Eles certamente são a minoria entre as centenas de milhões de usuários de produtos Apple ao redor do mundo, e nunca é demais lembrar que os computadores são uma parte relativamente pequena do faturamento e dos lucros da empresa (a maior parte do dinheiro vem da venda de iPhones, e a Apple há anos tirou o “Computer” do nome). Mas é difícil ignorar os protestos, especialmente quando eles são dirigidos contra a empresa fundada pelo homem que chamou os computadores de “bicicletas para a mente”.
Numa coincidência incomum, no dia anterior ao anúncio da Apple outra empresa muito famosa, embora não tão adorada, mostrou as suas novidades. A Microsoft apresentou novos modelos do seu tablet, o Surface, mas a grande surpresa foi um computador de mesa elegante, sofisticado e potencialmente revolucionário – três adjetivos que não costumam aparecer junto com o a palavra Microsoft. Batizado de Surface Studio, o computador foi idealizado para quem cria no ambiente digital e introduziu uma nova maneira de interação, usando uma caneta especial e um dial e permitindo que a tela se incline como uma prancheta. (Mais fácil entender assistindo ao vídeo oficial.)
O Surface Studio é o primeiro computador de mesa produzido pela Microsoft – e, a julgar pelas reações iniciais, a empresa pode ter um enorme hit nas mãos. O Surface Studio pode substituir um PC, mas, com um preço inicial de 3.000 dólares, o alvo são profissionais das artes e ocupações criativas – justamente aqueles que um dia depois ficariam decepcionados com o que a Apple apresentou.
As conclusões que pipocaram no fim da semana passada foram as esperadas: a Microsoft está inovando mais que a Apple. Pode ser verdade em relação aos produtos mais recentes, mas o fato é que os papeis das empresas também se inverteu, como nota o jornalista Steven Levy, um dos mais respeitados escribas do Vale do Silício. “Nos tempos de glória em que a Microsoft dominava a Terra, ela tinha o cuidado de não inovar muito além [da capacidade de acompanhamento] de seus consumidores tradicionais. A Apple tinha mais liberdade para se arriscar”, escreve Levy.

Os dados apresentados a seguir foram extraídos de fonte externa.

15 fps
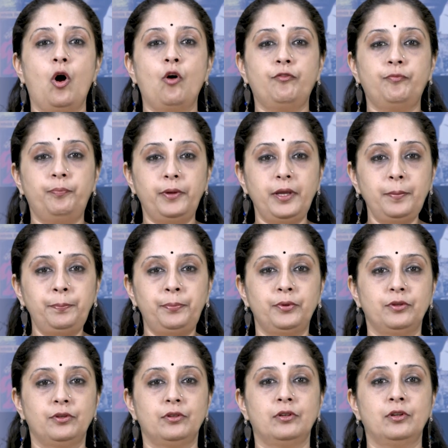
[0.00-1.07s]
of
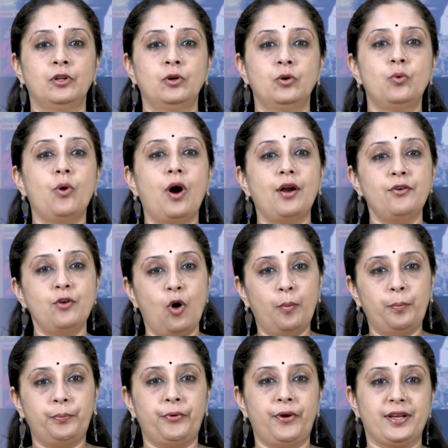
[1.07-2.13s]
people who are
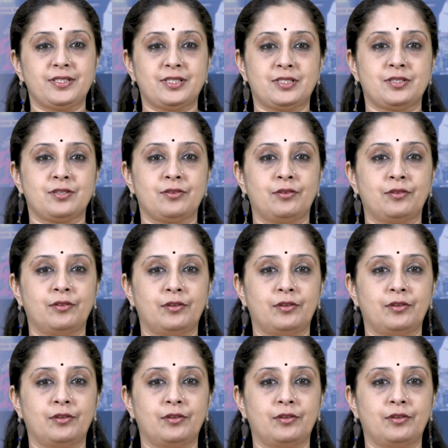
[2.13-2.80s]
oppressed.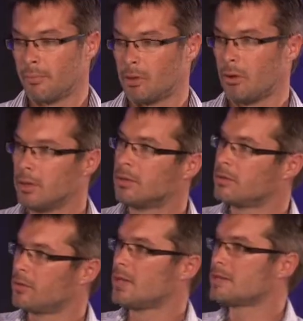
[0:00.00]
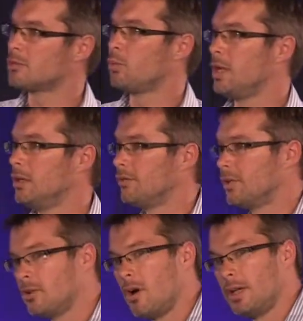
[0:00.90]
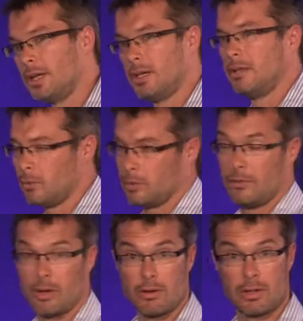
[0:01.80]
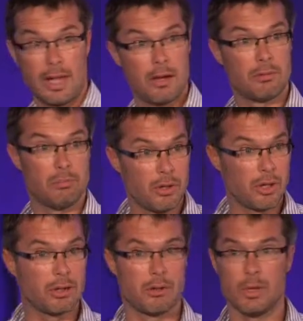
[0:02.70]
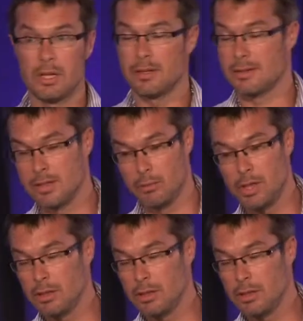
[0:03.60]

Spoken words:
Right? So this is where, if you're dialing in or you've got cloud computing, like as I said,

Agora a situação é a oposta. A Apple é a dona da mais lucrativa, mais bem-sucedida e mais importante plataforma digital: os smartphones. Cabe à Microsoft, que nem sequer compete nesta área, imaginar rupturas e fazer grandes apostas. Os fãs da Apple podem reclamar à vontade, mas, para resto dos consumidores, a volta da competição direta entre as duas empresas só pode ser uma boa notícia.